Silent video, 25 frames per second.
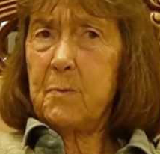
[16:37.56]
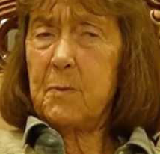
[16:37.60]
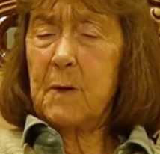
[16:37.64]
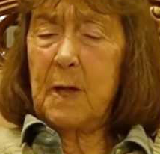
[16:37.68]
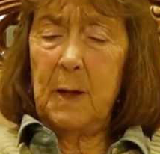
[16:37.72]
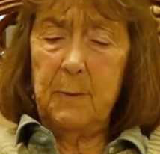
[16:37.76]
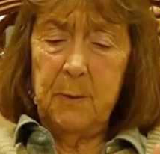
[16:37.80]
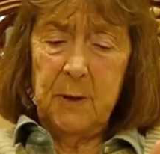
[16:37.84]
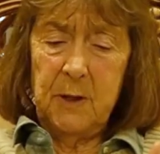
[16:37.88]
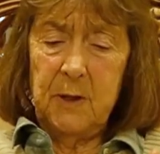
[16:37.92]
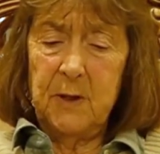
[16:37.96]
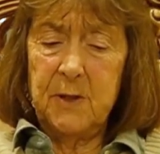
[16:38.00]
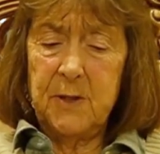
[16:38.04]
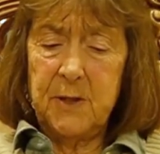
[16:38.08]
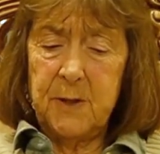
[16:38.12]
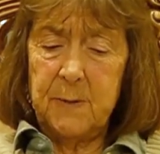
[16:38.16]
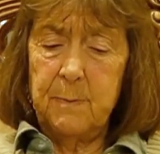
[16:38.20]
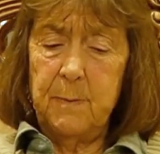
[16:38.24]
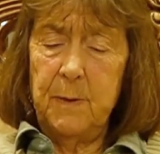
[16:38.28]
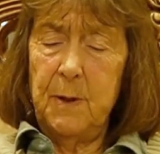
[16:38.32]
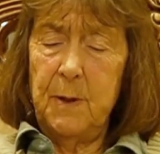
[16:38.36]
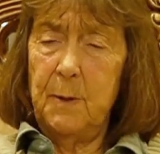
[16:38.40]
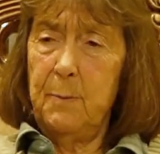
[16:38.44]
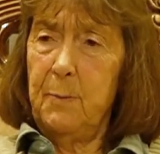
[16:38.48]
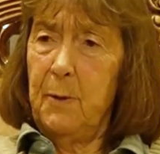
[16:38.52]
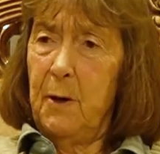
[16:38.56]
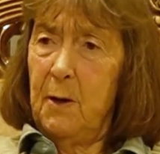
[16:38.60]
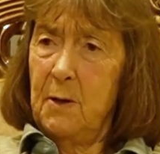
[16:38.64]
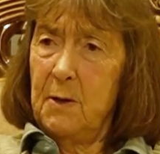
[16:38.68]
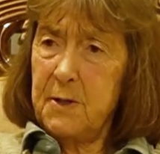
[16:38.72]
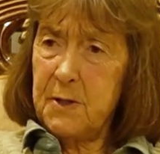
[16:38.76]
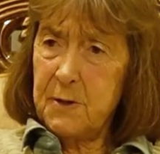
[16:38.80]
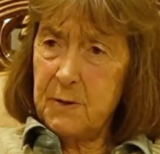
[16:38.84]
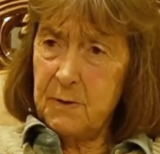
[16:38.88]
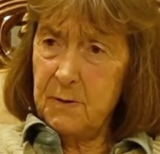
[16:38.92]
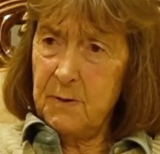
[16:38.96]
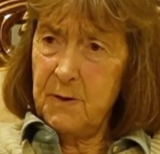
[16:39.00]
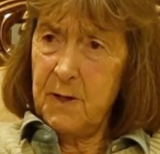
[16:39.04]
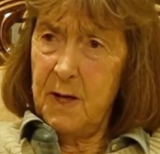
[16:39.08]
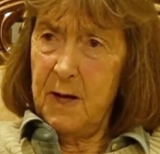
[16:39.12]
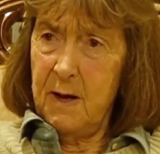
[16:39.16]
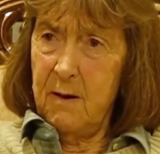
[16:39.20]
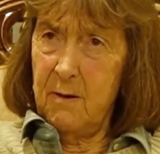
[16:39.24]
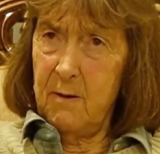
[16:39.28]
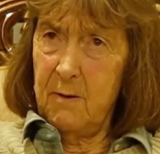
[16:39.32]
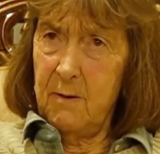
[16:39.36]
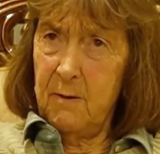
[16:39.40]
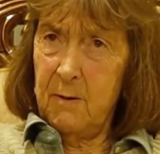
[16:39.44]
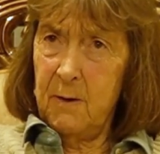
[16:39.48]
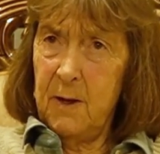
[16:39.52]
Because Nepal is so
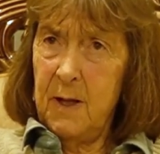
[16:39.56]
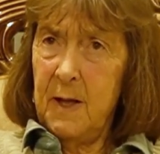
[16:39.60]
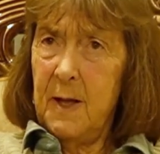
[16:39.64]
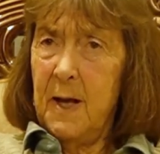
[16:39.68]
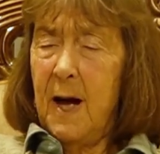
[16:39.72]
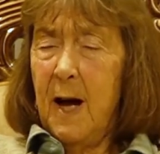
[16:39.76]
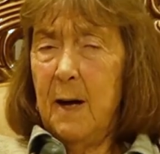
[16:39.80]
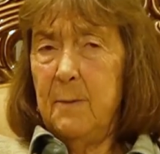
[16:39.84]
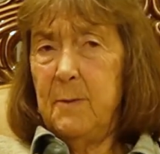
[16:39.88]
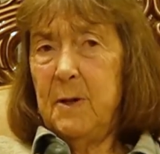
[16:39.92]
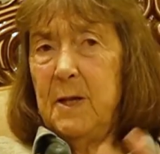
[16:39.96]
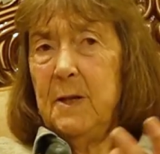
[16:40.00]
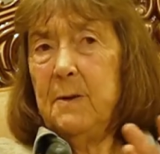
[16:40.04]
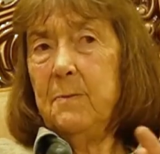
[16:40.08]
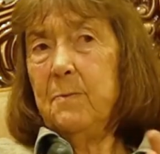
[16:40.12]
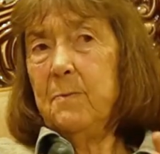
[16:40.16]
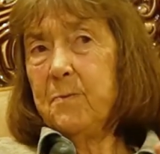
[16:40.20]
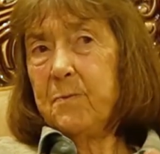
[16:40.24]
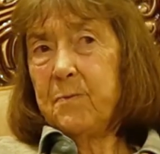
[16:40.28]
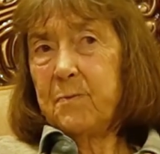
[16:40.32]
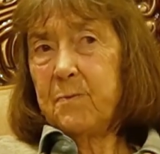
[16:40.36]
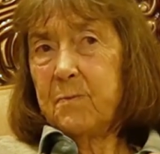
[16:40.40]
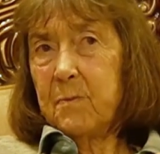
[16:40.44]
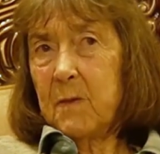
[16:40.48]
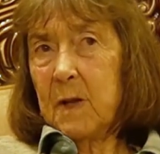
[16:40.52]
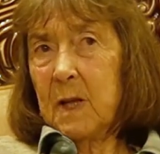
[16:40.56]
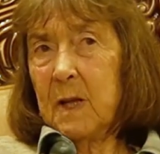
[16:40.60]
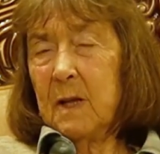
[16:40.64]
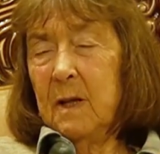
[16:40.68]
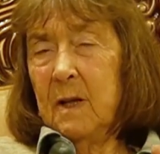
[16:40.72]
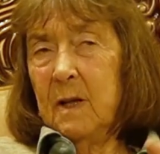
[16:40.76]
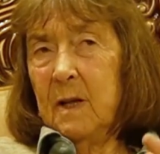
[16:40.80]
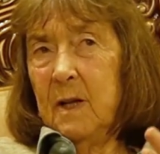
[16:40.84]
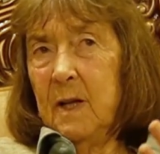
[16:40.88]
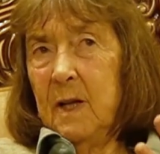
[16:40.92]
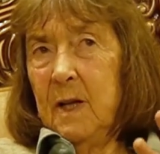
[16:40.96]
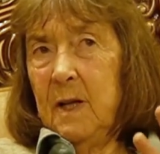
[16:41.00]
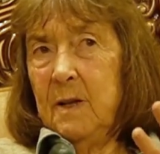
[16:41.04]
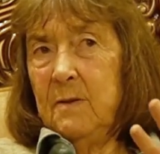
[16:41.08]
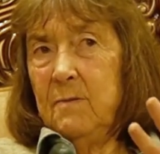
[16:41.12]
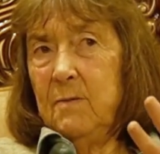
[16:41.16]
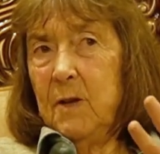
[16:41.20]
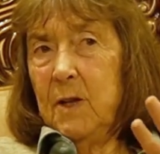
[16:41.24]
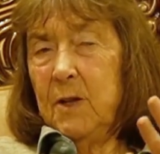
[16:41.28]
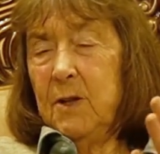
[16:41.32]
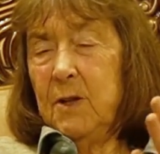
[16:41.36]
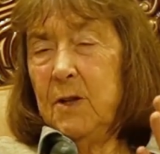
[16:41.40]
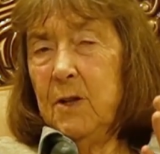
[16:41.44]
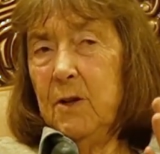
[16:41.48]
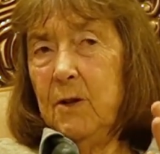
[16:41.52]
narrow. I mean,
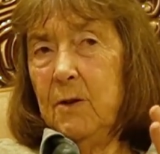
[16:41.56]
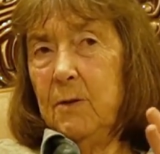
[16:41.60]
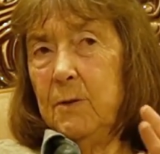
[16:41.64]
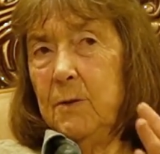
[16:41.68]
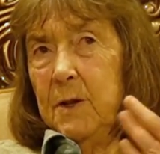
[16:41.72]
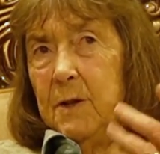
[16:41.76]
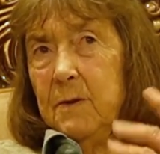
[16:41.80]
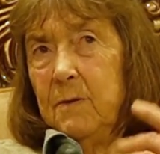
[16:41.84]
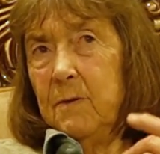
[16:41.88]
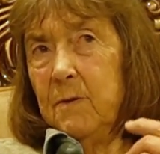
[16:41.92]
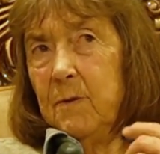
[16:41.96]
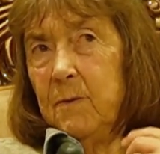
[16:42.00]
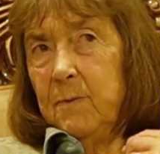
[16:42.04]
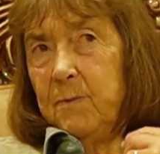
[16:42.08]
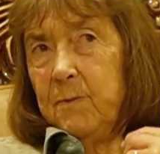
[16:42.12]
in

——

### Assignment
Your reply must reproduce all of the entries exactly and contain no pictures.

### Task answer
Silent video, 25 frames per second.
[16:37.56]
[16:37.60]
[16:37.64]
[16:37.68]
[16:37.72]
[16:37.76]
[16:37.80]
[16:37.84]
[16:37.88]
[16:37.92]
[16:37.96]
[16:38.00]
[16:38.04]
[16:38.08]
[16:38.12]
[16:38.16]
[16:38.20]
[16:38.24]
[16:38.28]
[16:38.32]
[16:38.36]
[16:38.40]
[16:38.44]
[16:38.48]
[16:38.52]
[16:38.56]
[16:38.60]
[16:38.64]
[16:38.68]
[16:38.72]
[16:38.76]
[16:38.80]
[16:38.84]
[16:38.88]
[16:38.92]
[16:38.96]
[16:39.00]
[16:39.04]
[16:39.08]
[16:39.12]
[16:39.16]
[16:39.20]
[16:39.24]
[16:39.28]
[16:39.32]
[16:39.36]
[16:39.40]
[16:39.44]
[16:39.48]
[16:39.52]
Because Nepal is so
[16:39.56]
[16:39.60]
[16:39.64]
[16:39.68]
[16:39.72]
[16:39.76]
[16:39.80]
[16:39.84]
[16:39.88]
[16:39.92]
[16:39.96]
[16:40.00]
[16:40.04]
[16:40.08]
[16:40.12]
[16:40.16]
[16:40.20]
[16:40.24]
[16:40.28]
[16:40.32]
[16:40.36]
[16:40.40]
[16:40.44]
[16:40.48]
[16:40.52]
[16:40.56]
[16:40.60]
[16:40.64]
[16:40.68]
[16:40.72]
[16:40.76]
[16:40.80]
[16:40.84]
[16:40.88]
[16:40.92]
[16:40.96]
[16:41.00]
[16:41.04]
[16:41.08]
[16:41.12]
[16:41.16]
[16:41.20]
[16:41.24]
[16:41.28]
[16:41.32]
[16:41.36]
[16:41.40]
[16:41.44]
[16:41.48]
[16:41.52]
narrow. I mean,
[16:41.56]
[16:41.60]
[16:41.64]
[16:41.68]
[16:41.72]
[16:41.76]
[16:41.80]
[16:41.84]
[16:41.88]
[16:41.92]
[16:41.96]
[16:42.00]
[16:42.04]
[16:42.08]
[16:42.12]
in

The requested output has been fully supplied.